Another timely quote in the vein of the apocryphal Julius Caesar warning
about political leaders who can all too easily send the citizenry marching
eagerly off to war by manufacturing crises that purportedly threaten national
security and making popular appeals to patriotism. In this case the sentiment
expressed is even more disturbing because it comes not from a venerated
figure of antiquity, but supposedly from a reviled twentieth-century figure
associated with the most chilling example of genocide in human history:
Hermann Goering, Nazi Reichsmarshall and Luftwaffe-Chief. We may be made
somewhat uneasy by the idea that the head of a classic civilization recognized
2,000 years ago that the populace could be manipulated into sacrificing
themselves in wars at the whims of their leaders, but we're outraged (and
maybe even scared) at the thought of a fat Nazi fascist flunky's recognizing
and telling us the same thing.
The notable difference here is that although the Caesar quote is a latter-day
fabrication, the words attributed to Hermann Goering are real. Goering
was one of the highest-ranking Nazis who survived to be captured and put
on trial for war crimes in the city of Nuremberg by the Allies after the
end of World War II . He was found guilty on charges of "war crimes,"
"crimes against peace," and "crimes against humanity"

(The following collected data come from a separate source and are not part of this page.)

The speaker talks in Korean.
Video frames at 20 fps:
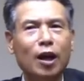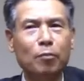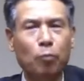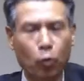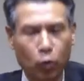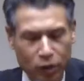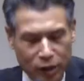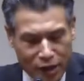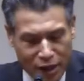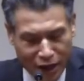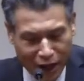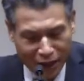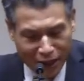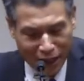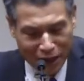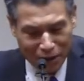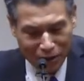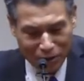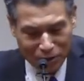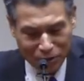복귀하게
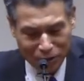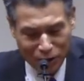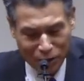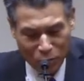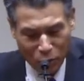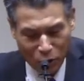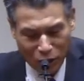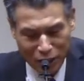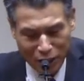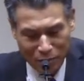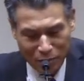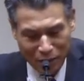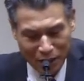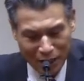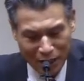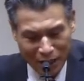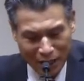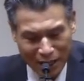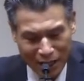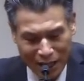되는 것을 보게
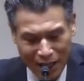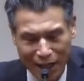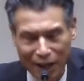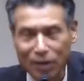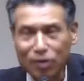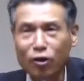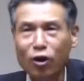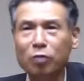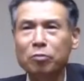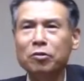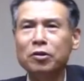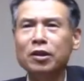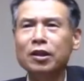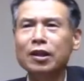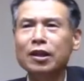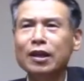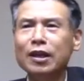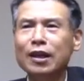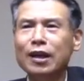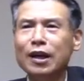됩니다.
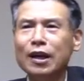여러분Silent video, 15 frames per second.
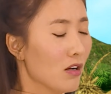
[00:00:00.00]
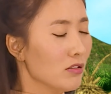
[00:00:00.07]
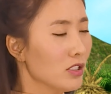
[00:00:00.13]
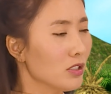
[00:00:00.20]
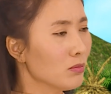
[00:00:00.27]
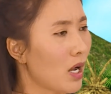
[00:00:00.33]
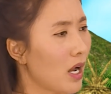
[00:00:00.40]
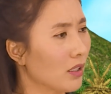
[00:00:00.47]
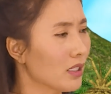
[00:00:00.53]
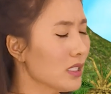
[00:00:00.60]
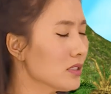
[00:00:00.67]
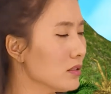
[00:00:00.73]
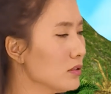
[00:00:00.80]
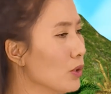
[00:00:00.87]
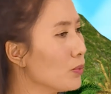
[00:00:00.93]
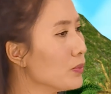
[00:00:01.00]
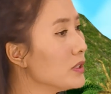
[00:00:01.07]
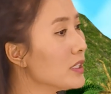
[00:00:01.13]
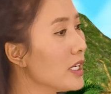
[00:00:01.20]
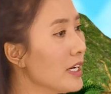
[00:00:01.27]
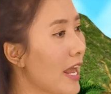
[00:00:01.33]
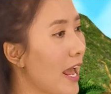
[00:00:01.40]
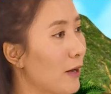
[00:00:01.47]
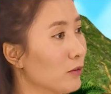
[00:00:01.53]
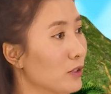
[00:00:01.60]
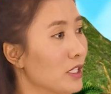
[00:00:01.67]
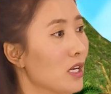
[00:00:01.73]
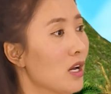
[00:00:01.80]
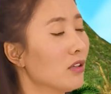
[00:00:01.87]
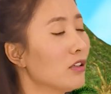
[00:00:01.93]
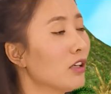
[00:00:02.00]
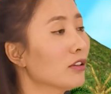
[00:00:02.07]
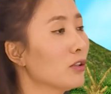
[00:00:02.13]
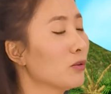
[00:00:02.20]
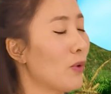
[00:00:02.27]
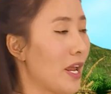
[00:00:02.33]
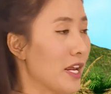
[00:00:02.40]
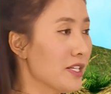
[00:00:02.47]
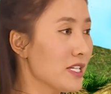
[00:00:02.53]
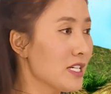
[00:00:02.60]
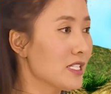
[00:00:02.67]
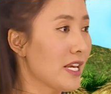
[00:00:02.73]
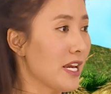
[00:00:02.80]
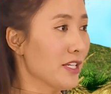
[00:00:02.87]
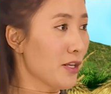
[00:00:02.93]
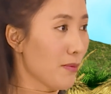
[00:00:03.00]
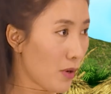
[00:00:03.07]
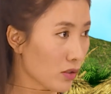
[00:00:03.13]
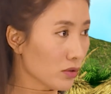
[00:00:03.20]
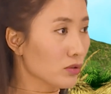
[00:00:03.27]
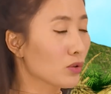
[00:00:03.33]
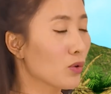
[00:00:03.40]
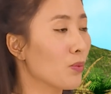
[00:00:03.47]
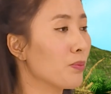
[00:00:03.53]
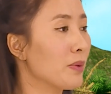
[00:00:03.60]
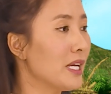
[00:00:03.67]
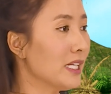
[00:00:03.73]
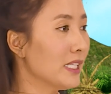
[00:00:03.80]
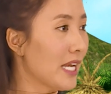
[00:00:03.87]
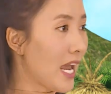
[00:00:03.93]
Nhưng mà cách sử dụng như thế nào thì Dr. Khỏe chia sẻ cho mọi người cùng biết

by the Nuremberg tribunal and sentenced to death by hanging. The sentence
could not be carried out, however, because Goering committed suicide with
smuggled cyanide capsules hours before his execution, scheduled for 15
October 1946.
The quote cited above does not appear in transcripts of the Nuremberg
trials because although Goering spoke these words during the course of
the proceedings, he did not offer them at his trial. His comments were
made privately to Gustave Gilbert, a German-speaking intelligence officer
and psychologist who was granted free access by the Allies to all the
prisoners held in the Nuremberg jail. Gilbert kept a journal of his observations
of the proceedings and his conversations with the prisoners, which he
later published in the book Nuremberg Diary . The quote offered above
was part of a conversation Gilbert held with a dejected Hermann Goering
in his cell on the evening of 18 April 1946, as the trials were halted
for a three-day Easter recess:
Sweating in his cell in the evening, Goering was defensive and deflated
and not very happy over the turn the trial was taking. He said that
he had no control over the actions or the defense of the others, and
that he had never been anti-Semitic himself, had not believed these
atrocities, and that several Jews had offered to testify in his behalf.
If [Hans] Frank [Governor-General of occupied Poland] had known about
atrocities in 1943, he should have come to him and he would have tried
to do something about it. He might not have had enough power to change
things in 1943, but if somebody had come to him in 1941 or 1942 he could
have forced a showdown. (I still did not have the desire at this point
to tell him what [SS General Otto] Ohlendorf had said to this: that
Goering had been written off as an effective "moderating"
influence, because of his drug addiction and corruption.) I pointed
out that with his "temperamental utterances," such as preferring
the killing of 200 Jews to the destruction of property, he had hardly
set himself up as champion of minority rights. Goering protested that
too much weight was being put on these temperamental utterances. Furthermore,
he made it clear that he was not defending or glorifying Hitler.
Later in the conversation, Gilbert recorded Goering's observations that
the common people can always be manipulated into supporting and fighting
wars by their political leaders:
We got around to the subject of war again and I said that, contrary
to his attitude, I did not think that the common people are very thankful
for leaders who bring them war and destruction.
"Why, of course, the people don't want war," Goering shrugged.
"Why would some poor slob on a farm want to risk his life in a
war when the best that he can get out of it is to come back to his farm
in one piece. Naturally, the common people don't want war; neither in
Russia nor in England nor in America, nor for that matter in Germany.
That is understood. But, after all, it is the leaders of the country
who determine the policy and it is always a simple matter to drag the
people along, whether it is a democracy or a fascist dictatorship or
a Parliament or a Communist dictatorship."
"There is one difference," I pointed out. "In a democracy
the people have some say in the matter through their elected representatives,
and in the United States only Congress can declare wars."
"Oh, that is all well and good, but, voice or no voice, the people
can always be brought to the bidding of the leaders. That is easy. All
you have to do is tell them they are being attacked and denounce the
pacifists for lack of patriotism and exposing the country to danger.
It works the same way in any country."